Treating cancer patients with cancer anorexia-cachexia syndrome
In this article, Patrick Kendall, Scientific Advisor for Artelo Biosciences, outlines why future treatment of cancer anorexia-cachexia syndrome may lie with drugs in development offering a mechanistic approach.
Cachexia is described as a wasting disorder associated with dramatic weight reduction due to the loss of skeletal muscle and body fat. The syndrome affects patients in the later stages of various diseases including congestive heart failure, HIV/AIDS, chronic obstructive pulmonary disease (COPD), kidney failure and importantly in cancer.
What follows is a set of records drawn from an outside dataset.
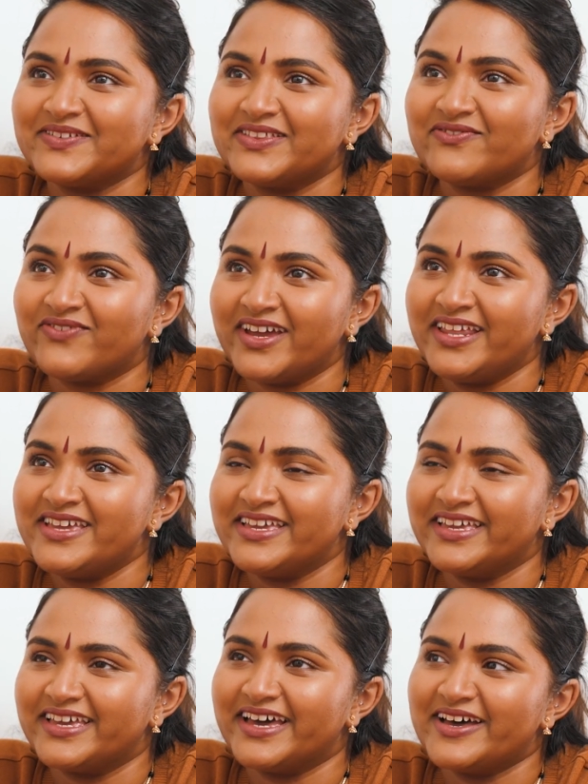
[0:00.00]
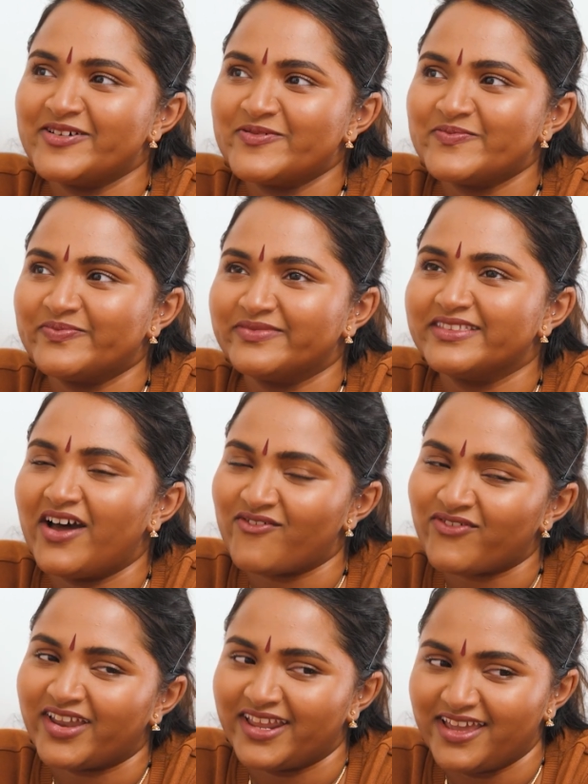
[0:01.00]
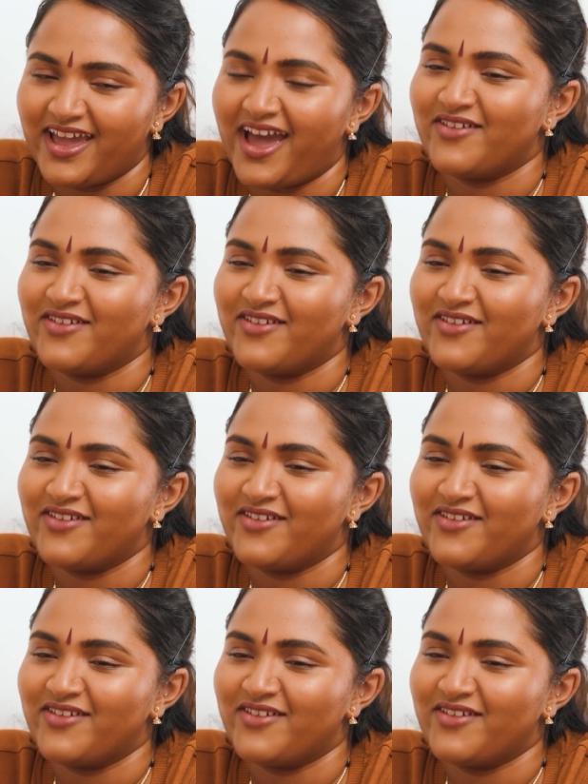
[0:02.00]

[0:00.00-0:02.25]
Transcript: really funny. Not funny.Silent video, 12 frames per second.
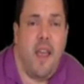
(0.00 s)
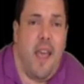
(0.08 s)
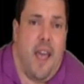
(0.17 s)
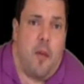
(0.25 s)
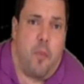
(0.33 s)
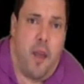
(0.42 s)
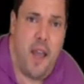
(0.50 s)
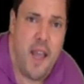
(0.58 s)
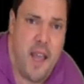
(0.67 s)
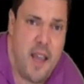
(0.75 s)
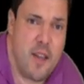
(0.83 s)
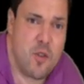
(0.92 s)
Hep
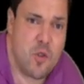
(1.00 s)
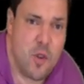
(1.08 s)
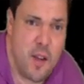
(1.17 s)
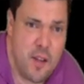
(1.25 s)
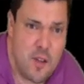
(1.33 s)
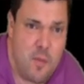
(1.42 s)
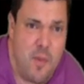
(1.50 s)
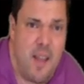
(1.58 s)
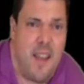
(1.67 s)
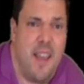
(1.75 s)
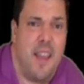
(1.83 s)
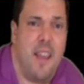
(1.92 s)
A is
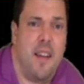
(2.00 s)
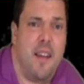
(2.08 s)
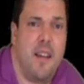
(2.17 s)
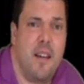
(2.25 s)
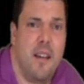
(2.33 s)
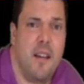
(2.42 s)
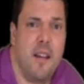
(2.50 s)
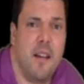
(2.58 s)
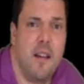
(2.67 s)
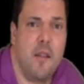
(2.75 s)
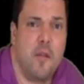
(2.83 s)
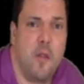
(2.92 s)
transmitted
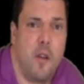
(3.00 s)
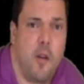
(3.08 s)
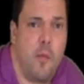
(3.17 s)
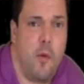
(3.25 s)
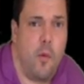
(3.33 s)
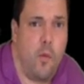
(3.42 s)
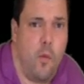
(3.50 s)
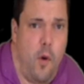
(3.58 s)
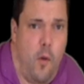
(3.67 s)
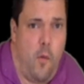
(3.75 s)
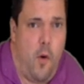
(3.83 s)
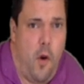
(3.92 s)
from
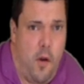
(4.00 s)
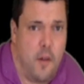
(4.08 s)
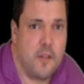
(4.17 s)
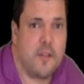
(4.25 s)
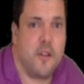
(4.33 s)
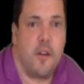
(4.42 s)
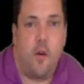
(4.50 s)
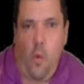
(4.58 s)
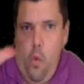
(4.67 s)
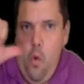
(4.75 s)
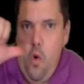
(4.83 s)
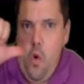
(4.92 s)
whoop whoop to
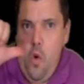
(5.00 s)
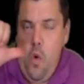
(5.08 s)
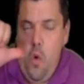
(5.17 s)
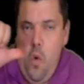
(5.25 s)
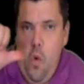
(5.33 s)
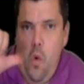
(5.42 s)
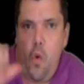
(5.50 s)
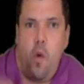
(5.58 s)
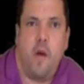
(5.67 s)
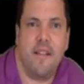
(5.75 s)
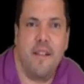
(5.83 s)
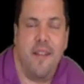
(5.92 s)
woo.
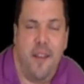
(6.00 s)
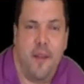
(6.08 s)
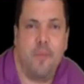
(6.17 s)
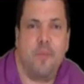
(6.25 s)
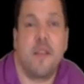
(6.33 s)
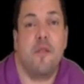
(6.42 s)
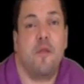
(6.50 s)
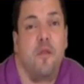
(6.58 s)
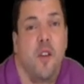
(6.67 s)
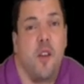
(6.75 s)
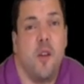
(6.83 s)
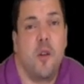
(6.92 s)
Yep,
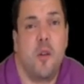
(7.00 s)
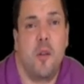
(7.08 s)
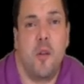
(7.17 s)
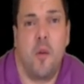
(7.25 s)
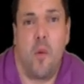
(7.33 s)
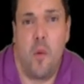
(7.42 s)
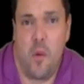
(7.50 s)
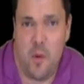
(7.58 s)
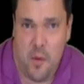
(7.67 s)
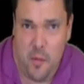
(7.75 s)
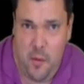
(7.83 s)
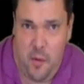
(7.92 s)
fecal
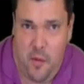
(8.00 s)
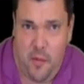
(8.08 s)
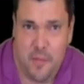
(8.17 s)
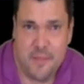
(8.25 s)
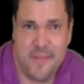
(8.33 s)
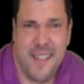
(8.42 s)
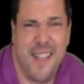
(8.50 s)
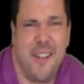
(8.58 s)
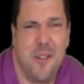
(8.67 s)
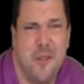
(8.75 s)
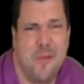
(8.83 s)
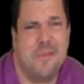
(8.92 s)
oral. I
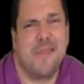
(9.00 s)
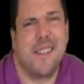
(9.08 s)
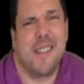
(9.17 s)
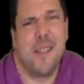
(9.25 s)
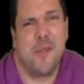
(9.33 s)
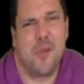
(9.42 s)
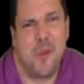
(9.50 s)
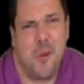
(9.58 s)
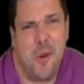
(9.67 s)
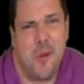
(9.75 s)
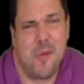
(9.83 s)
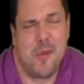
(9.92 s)
know, sounds
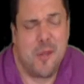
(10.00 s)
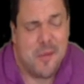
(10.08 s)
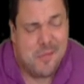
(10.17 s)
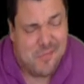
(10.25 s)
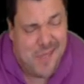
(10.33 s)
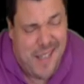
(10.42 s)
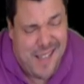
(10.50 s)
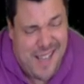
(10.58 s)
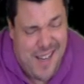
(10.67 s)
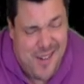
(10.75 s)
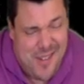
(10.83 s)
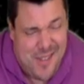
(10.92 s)
gross. That's
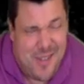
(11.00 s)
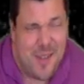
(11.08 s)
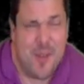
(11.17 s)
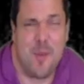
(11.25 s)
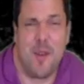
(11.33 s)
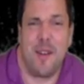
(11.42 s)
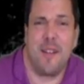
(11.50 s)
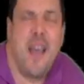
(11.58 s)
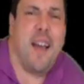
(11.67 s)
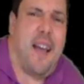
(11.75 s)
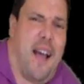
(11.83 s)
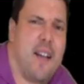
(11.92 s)
how it's transmitted.
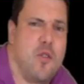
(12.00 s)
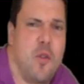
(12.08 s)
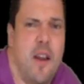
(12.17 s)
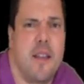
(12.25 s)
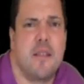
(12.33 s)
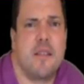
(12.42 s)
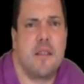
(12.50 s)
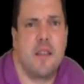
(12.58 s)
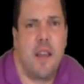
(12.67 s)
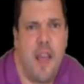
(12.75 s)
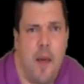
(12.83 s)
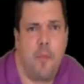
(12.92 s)
Contrast
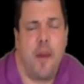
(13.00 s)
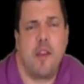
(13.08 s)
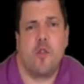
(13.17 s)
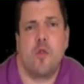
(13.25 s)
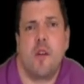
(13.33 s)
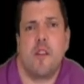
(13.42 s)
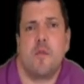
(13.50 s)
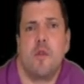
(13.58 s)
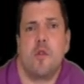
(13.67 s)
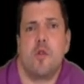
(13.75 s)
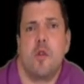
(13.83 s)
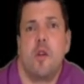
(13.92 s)
Hep A's
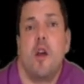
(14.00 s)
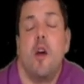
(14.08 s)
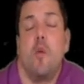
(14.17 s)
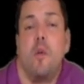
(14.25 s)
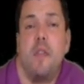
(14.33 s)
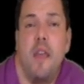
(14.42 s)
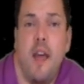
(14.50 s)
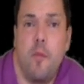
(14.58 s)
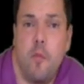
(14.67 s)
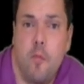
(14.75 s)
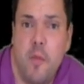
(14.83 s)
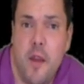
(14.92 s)
transmission with Hep
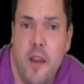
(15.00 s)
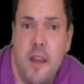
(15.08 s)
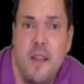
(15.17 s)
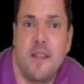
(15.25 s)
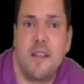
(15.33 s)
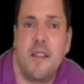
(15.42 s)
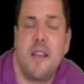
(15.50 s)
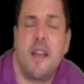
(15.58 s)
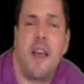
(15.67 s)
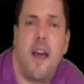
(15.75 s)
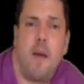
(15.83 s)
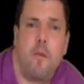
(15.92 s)
B and C.
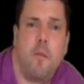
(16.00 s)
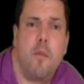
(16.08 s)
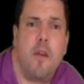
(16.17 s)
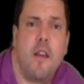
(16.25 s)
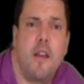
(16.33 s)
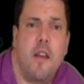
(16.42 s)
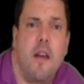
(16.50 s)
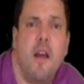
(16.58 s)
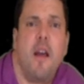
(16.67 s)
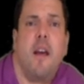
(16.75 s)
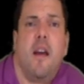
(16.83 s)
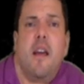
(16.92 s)
Hep B
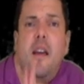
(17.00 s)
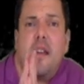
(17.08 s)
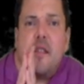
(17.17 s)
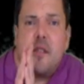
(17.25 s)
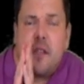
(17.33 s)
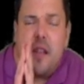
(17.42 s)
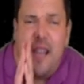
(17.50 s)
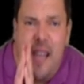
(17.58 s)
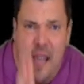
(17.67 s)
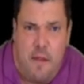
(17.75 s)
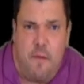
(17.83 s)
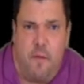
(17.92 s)
is
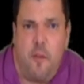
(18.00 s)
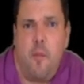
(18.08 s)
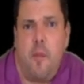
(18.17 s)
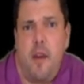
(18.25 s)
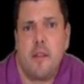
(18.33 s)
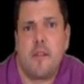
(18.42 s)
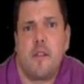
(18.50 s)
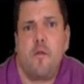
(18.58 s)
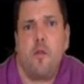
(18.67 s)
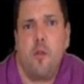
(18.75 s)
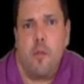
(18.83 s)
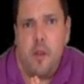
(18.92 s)
infamous
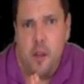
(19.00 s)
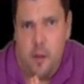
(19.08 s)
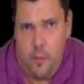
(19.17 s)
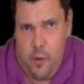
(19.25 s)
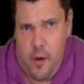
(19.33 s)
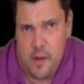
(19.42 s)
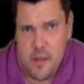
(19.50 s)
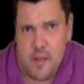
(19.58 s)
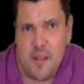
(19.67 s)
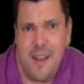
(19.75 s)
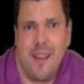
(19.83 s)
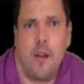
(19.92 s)
for being
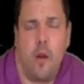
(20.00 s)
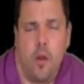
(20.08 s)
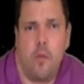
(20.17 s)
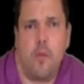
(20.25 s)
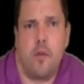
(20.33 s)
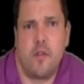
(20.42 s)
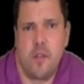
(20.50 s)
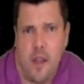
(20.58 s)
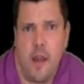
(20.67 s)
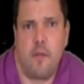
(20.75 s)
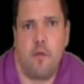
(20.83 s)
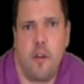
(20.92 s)
present in almost
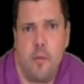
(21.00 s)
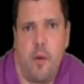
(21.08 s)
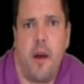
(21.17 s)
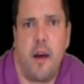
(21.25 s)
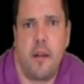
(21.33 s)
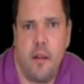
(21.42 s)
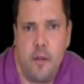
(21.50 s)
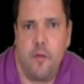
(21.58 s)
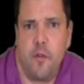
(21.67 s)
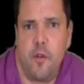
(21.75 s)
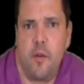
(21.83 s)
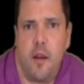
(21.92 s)
every bodily
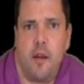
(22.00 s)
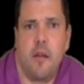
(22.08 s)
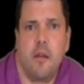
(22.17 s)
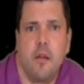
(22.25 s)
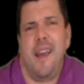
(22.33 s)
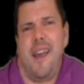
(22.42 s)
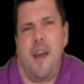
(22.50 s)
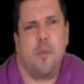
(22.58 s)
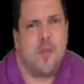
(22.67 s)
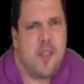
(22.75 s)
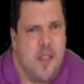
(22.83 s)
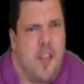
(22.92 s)
fluid. Hep
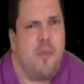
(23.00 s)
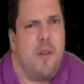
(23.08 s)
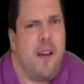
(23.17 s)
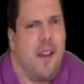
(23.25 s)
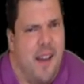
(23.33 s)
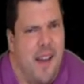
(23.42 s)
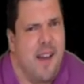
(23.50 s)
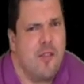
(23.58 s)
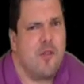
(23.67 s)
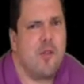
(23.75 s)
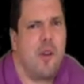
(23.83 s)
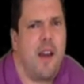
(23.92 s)
C, by
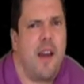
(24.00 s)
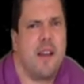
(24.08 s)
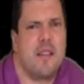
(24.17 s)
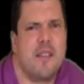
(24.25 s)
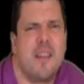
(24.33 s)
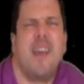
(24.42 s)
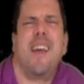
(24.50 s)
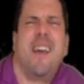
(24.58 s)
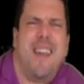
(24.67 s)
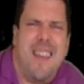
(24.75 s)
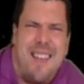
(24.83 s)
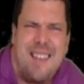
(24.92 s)
contrast,
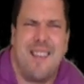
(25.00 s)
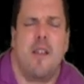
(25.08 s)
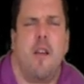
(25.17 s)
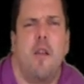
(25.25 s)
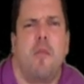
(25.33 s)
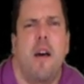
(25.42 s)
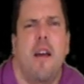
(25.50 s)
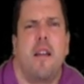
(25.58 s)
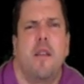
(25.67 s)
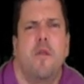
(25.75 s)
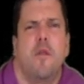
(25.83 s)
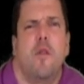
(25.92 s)
is in all
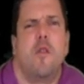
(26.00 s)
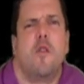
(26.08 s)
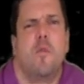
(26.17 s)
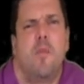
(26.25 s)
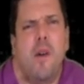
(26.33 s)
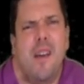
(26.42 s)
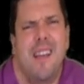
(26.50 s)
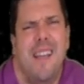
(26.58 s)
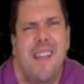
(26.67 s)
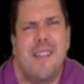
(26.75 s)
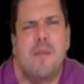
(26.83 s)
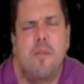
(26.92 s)
bodily fluids, but
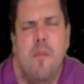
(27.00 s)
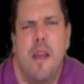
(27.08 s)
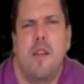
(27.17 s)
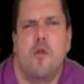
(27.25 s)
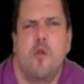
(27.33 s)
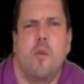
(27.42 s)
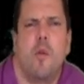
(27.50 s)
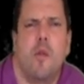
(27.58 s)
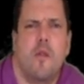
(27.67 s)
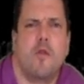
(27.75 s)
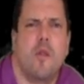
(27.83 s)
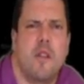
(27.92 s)
its major
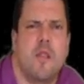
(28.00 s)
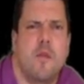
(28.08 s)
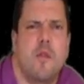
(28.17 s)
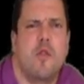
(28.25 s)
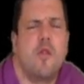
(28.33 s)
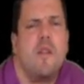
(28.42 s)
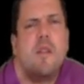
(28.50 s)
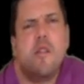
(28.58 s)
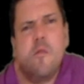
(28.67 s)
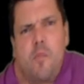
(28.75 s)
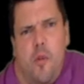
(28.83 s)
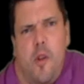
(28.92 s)
mode of transmission is
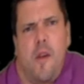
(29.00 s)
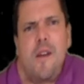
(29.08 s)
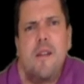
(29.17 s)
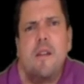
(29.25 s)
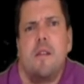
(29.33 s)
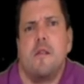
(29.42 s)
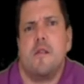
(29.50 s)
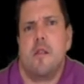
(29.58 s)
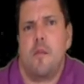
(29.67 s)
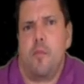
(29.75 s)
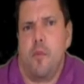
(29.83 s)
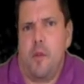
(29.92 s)
blood to
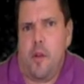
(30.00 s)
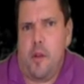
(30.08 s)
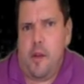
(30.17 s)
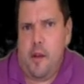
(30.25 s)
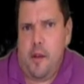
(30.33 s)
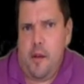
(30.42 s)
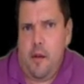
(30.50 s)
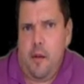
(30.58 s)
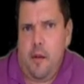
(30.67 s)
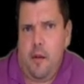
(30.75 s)
blood.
Cachexia is intimately associated with anorexia, which is a loss of appetite for food or desire to eat, with a defined reduction of at least five percent of body weight. The combination of cachexia and anorexia is referred to as cancer anorexia-cachexia syndrome (CACS).1
Among hospitalised patients, cancer sufferers present with the highest prevalence of suboptimal dietary intake, with 30 to 50 percent found to be malnourished or at risk of malnutrition.2,3 Cachexia reduces the quality of patients’ lives, compromises therapy and can hasten the end of life. The prevalence increases from 50 percent to more than 80 percent before death and in more than 20 percent of patients, cachexia is noted as the main cause of death.4
Despite its apparent prevalence, CACS remains under-recognised and under-treated in clinical settings, because definitions, diagnostic criteria, classification schemes and licensed therapies have not yet been fully established.5,6 A patient’s nutritional state is usually evaluated with a combination of clinical assessment and anthropometric tests, such as body weight, skin fold thickness and mid-arm circumference, but most clinicians rely mainly on body weight as the major measure of nutritional status, often using usual adult weights as a potentially inappropriate reference.7
The causes of CACS are many and various, being broadly divided into those of peripheral or central origin.8 In addition to the disease process itself, treatments, particularly chemotherapy, can markedly contribute to the syndrome.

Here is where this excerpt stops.